Task data —
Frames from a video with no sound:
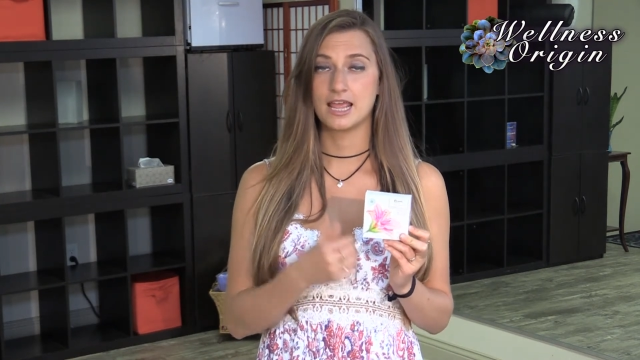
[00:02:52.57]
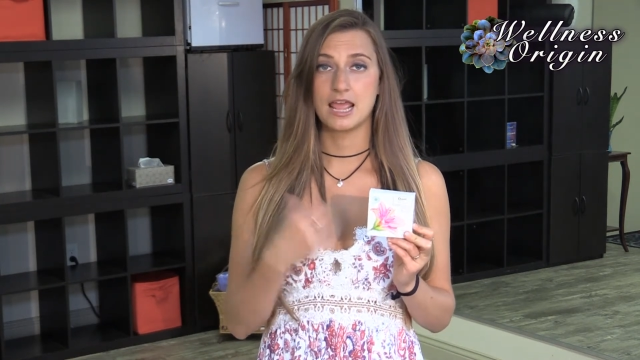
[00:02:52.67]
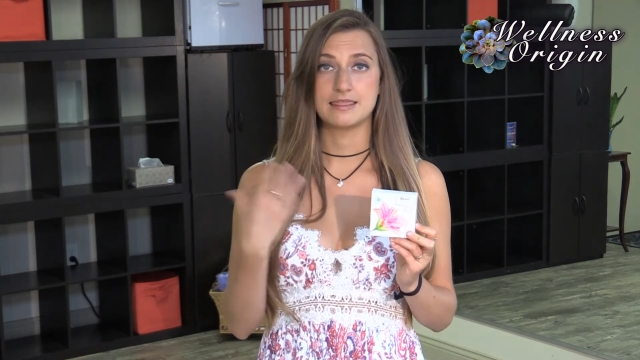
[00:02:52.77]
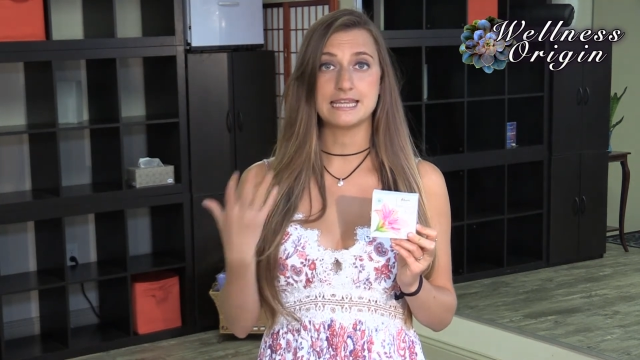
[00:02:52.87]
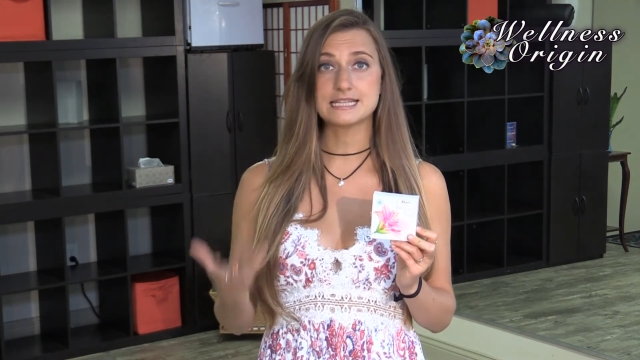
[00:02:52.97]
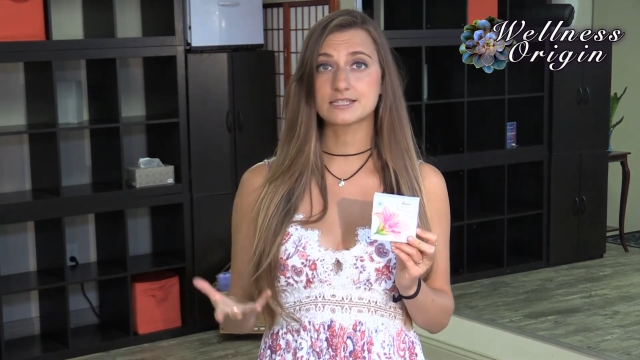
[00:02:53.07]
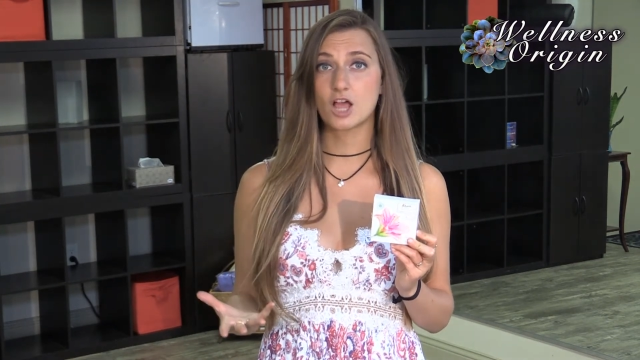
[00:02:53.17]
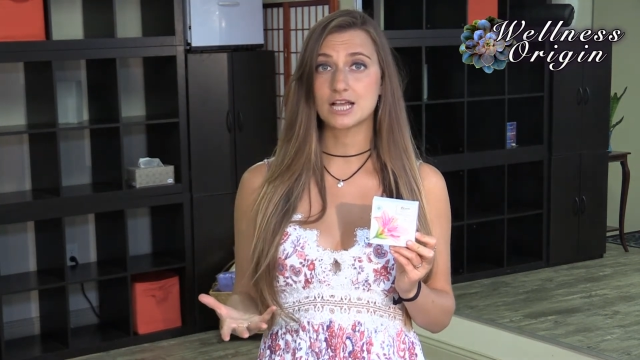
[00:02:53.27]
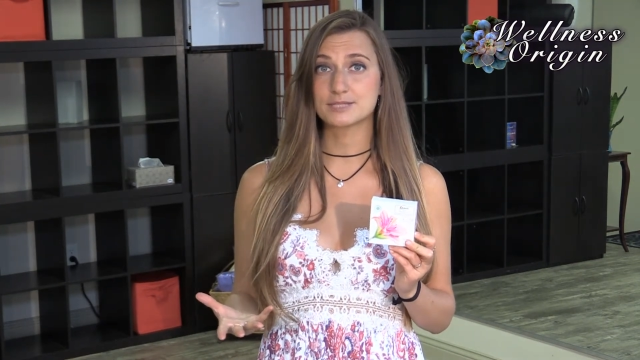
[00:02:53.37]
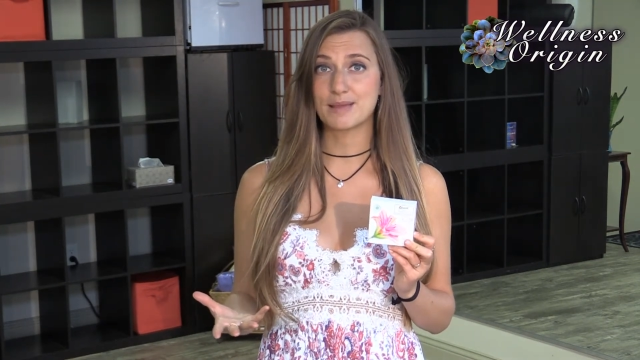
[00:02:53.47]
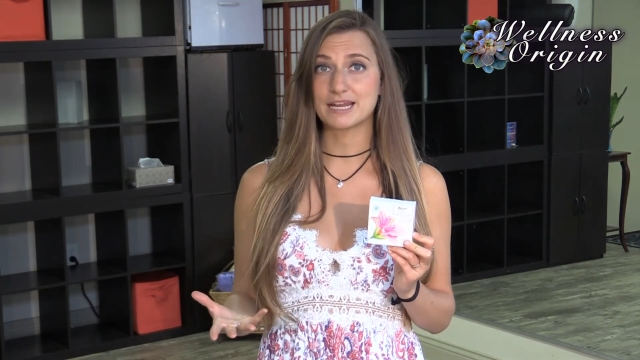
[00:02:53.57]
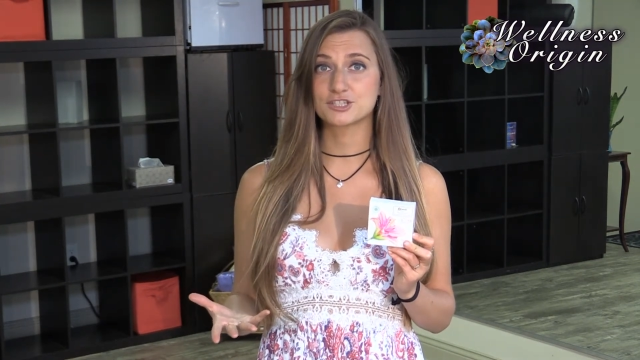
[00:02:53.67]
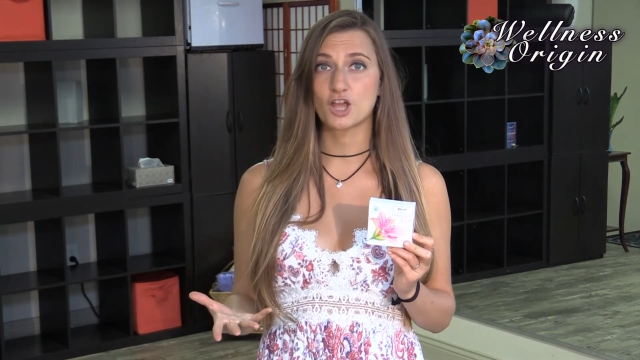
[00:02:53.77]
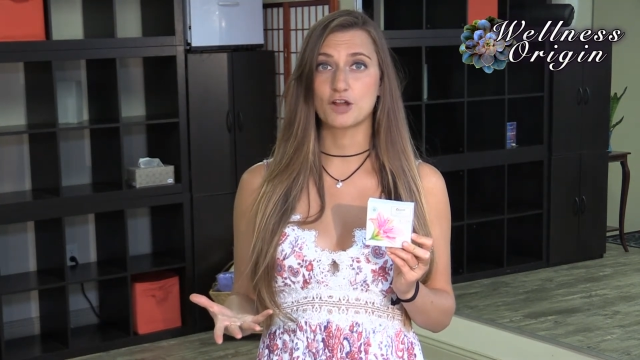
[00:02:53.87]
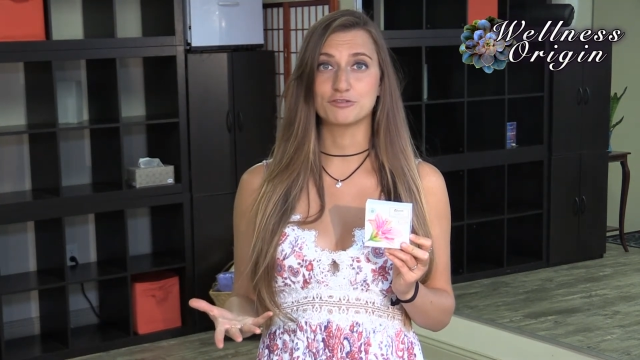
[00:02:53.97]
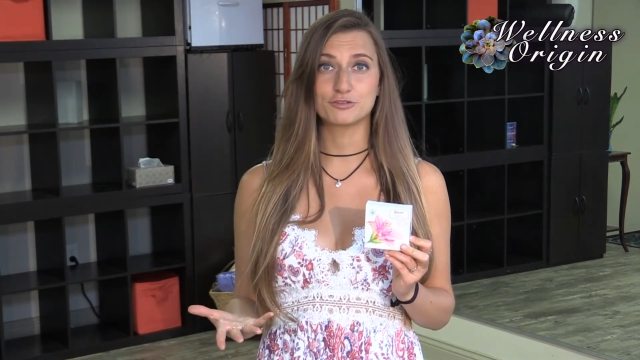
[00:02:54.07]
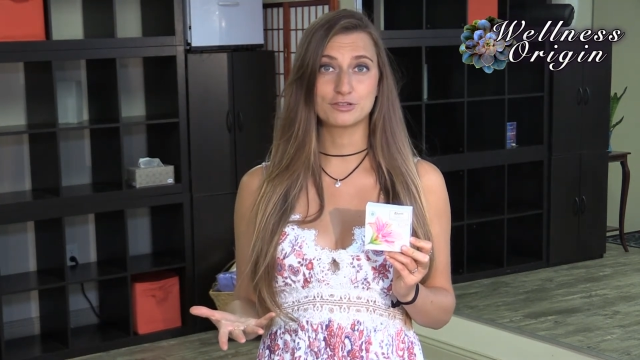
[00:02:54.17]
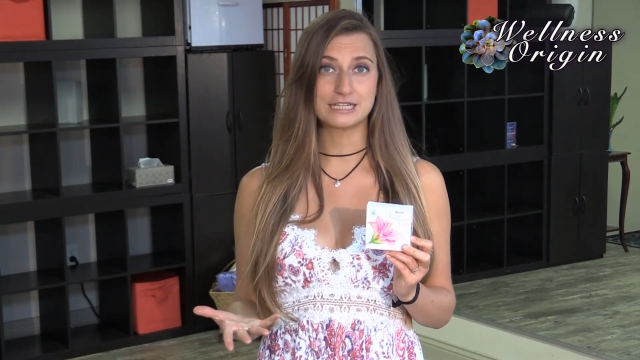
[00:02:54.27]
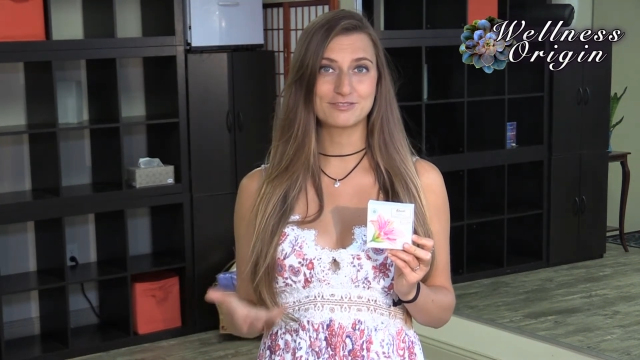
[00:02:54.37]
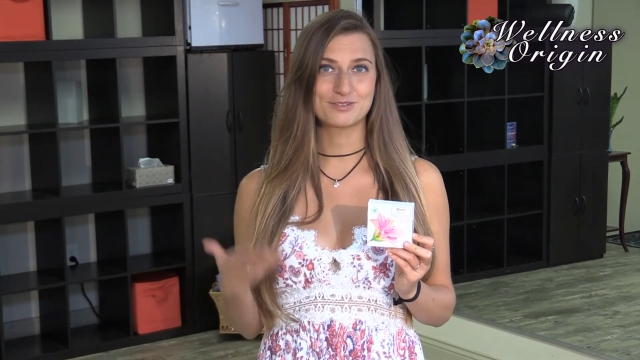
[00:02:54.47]
These cosmetics are
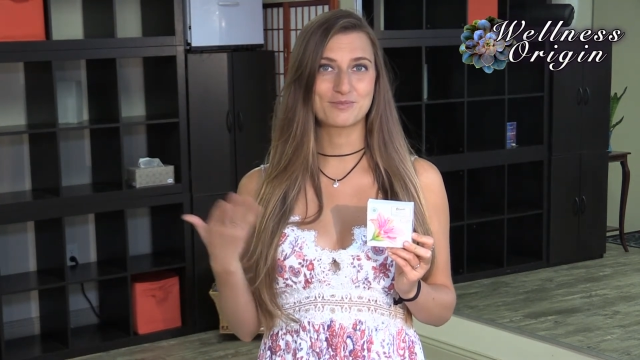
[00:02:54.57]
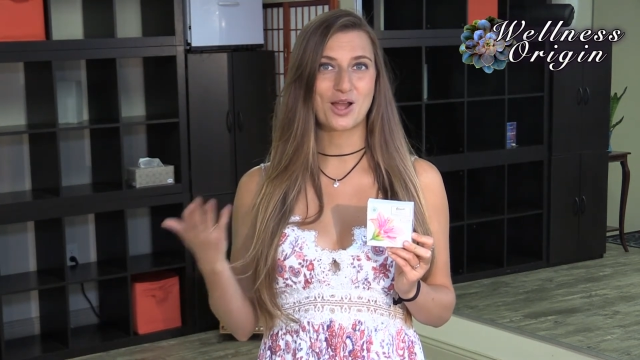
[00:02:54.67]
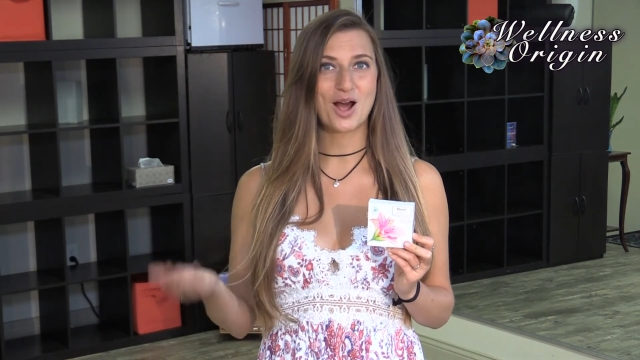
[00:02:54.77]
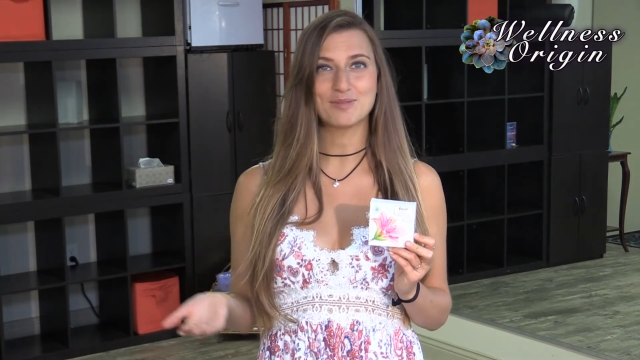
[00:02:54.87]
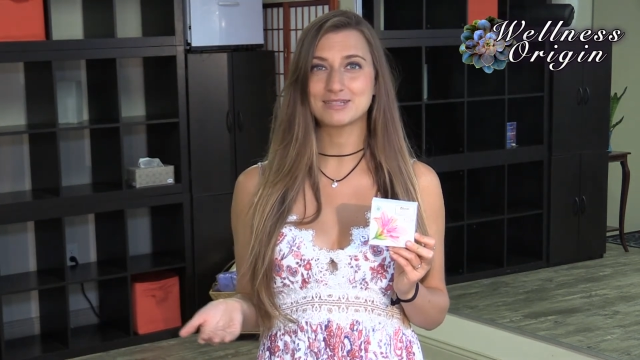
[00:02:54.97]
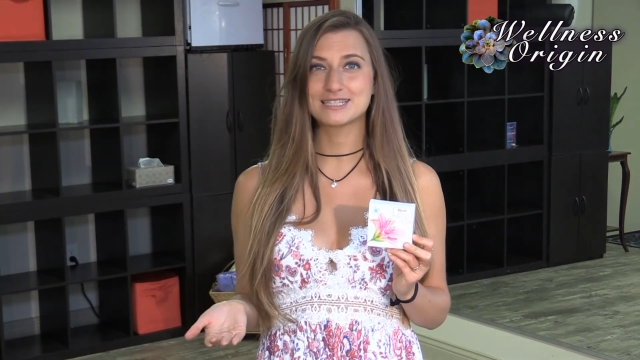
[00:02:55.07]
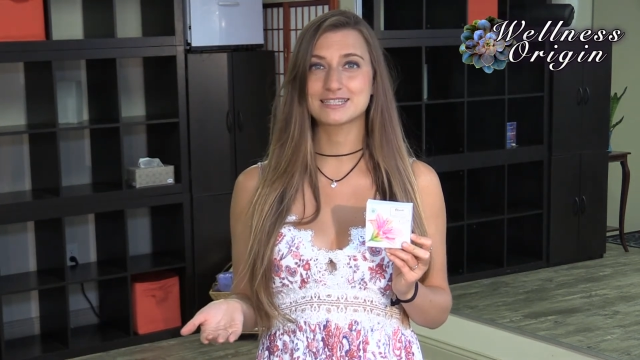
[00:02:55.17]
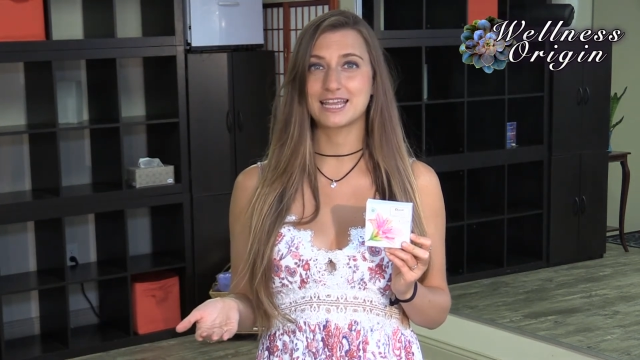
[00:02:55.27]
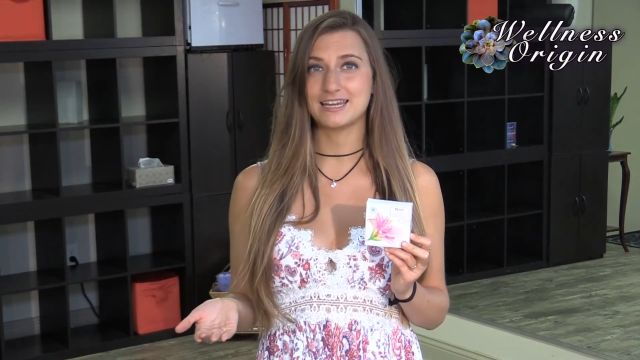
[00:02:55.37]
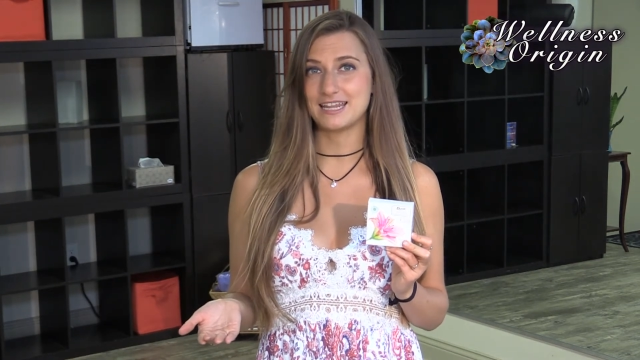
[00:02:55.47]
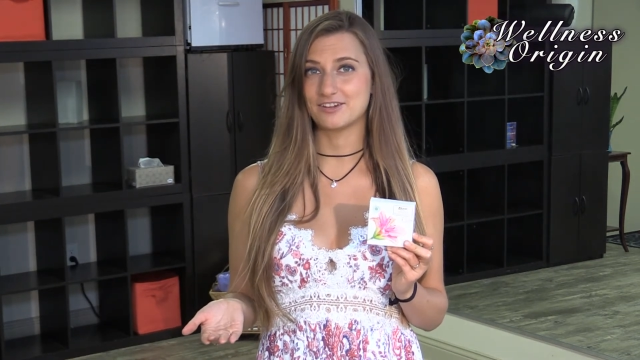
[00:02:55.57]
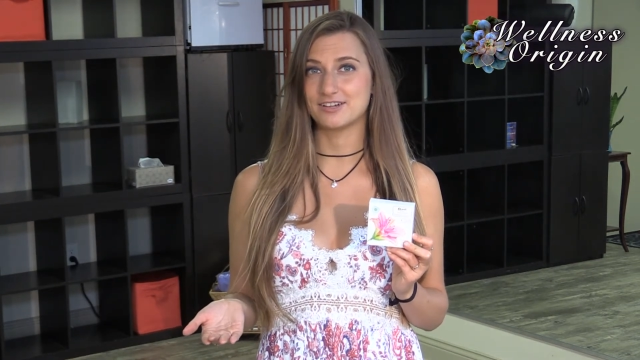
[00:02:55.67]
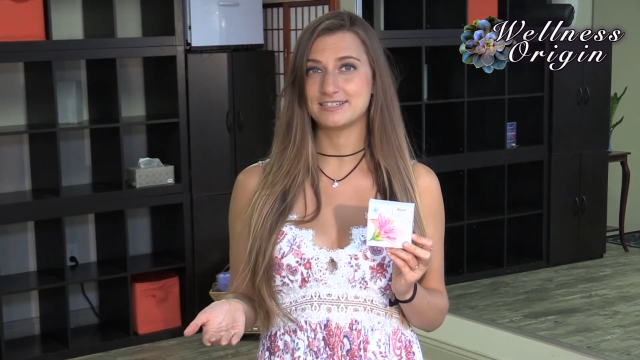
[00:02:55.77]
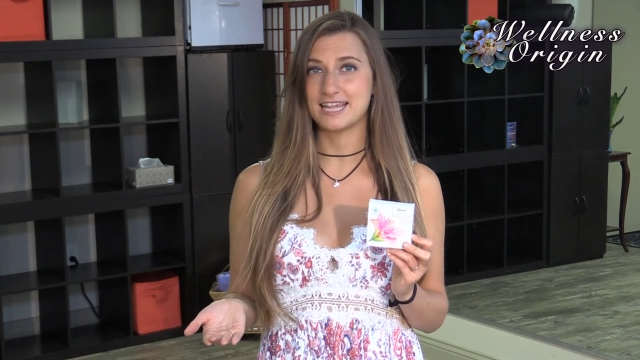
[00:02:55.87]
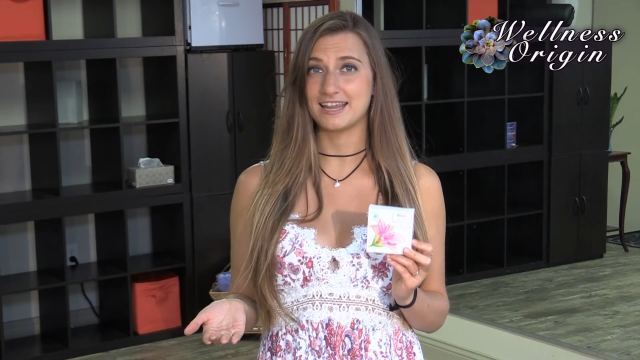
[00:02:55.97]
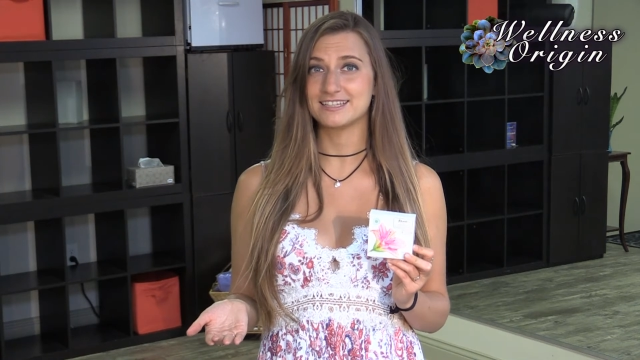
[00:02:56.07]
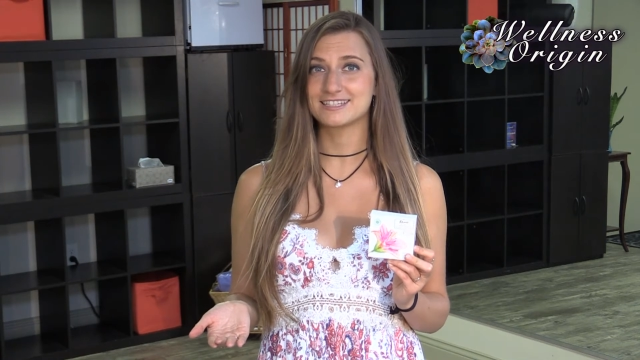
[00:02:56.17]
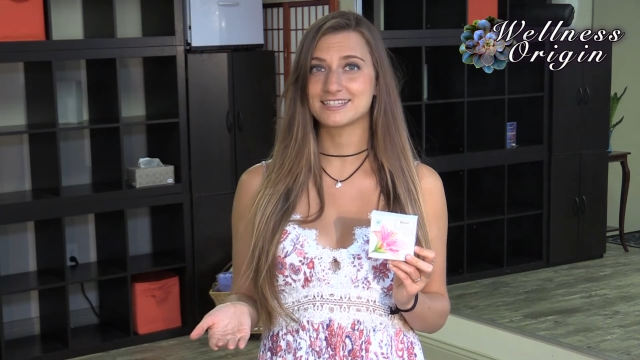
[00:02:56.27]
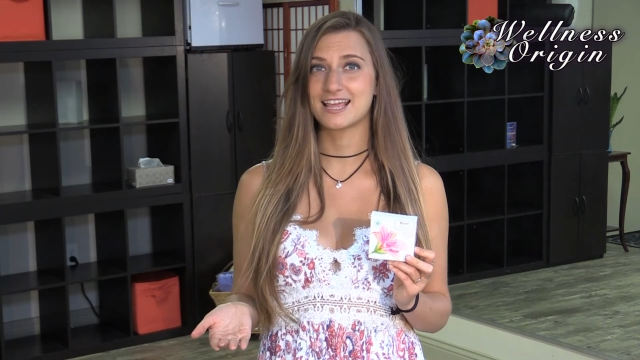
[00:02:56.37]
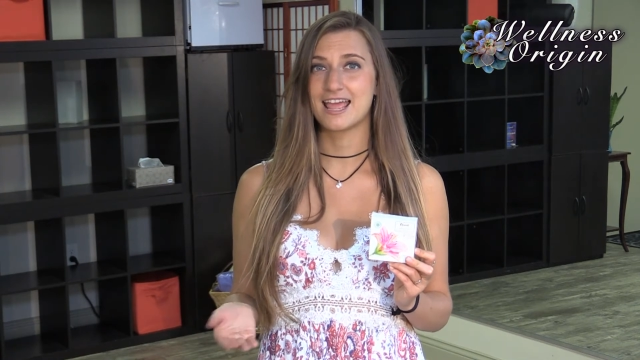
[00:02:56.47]
free from common skin irritants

Instructions to follow —
Produce a verbatim copy of every entry, excluding pictures.

Result for this task —
Frames from a video with no sound:
[00:02:52.57]
[00:02:52.67]
[00:02:52.77]
[00:02:52.87]
[00:02:52.97]
[00:02:53.07]
[00:02:53.17]
[00:02:53.27]
[00:02:53.37]
[00:02:53.47]
[00:02:53.57]
[00:02:53.67]
[00:02:53.77]
[00:02:53.87]
[00:02:53.97]
[00:02:54.07]
[00:02:54.17]
[00:02:54.27]
[00:02:54.37]
[00:02:54.47]
These cosmetics are
[00:02:54.57]
[00:02:54.67]
[00:02:54.77]
[00:02:54.87]
[00:02:54.97]
[00:02:55.07]
[00:02:55.17]
[00:02:55.27]
[00:02:55.37]
[00:02:55.47]
[00:02:55.57]
[00:02:55.67]
[00:02:55.77]
[00:02:55.87]
[00:02:55.97]
[00:02:56.07]
[00:02:56.17]
[00:02:56.27]
[00:02:56.37]
[00:02:56.47]
free from common skin irritants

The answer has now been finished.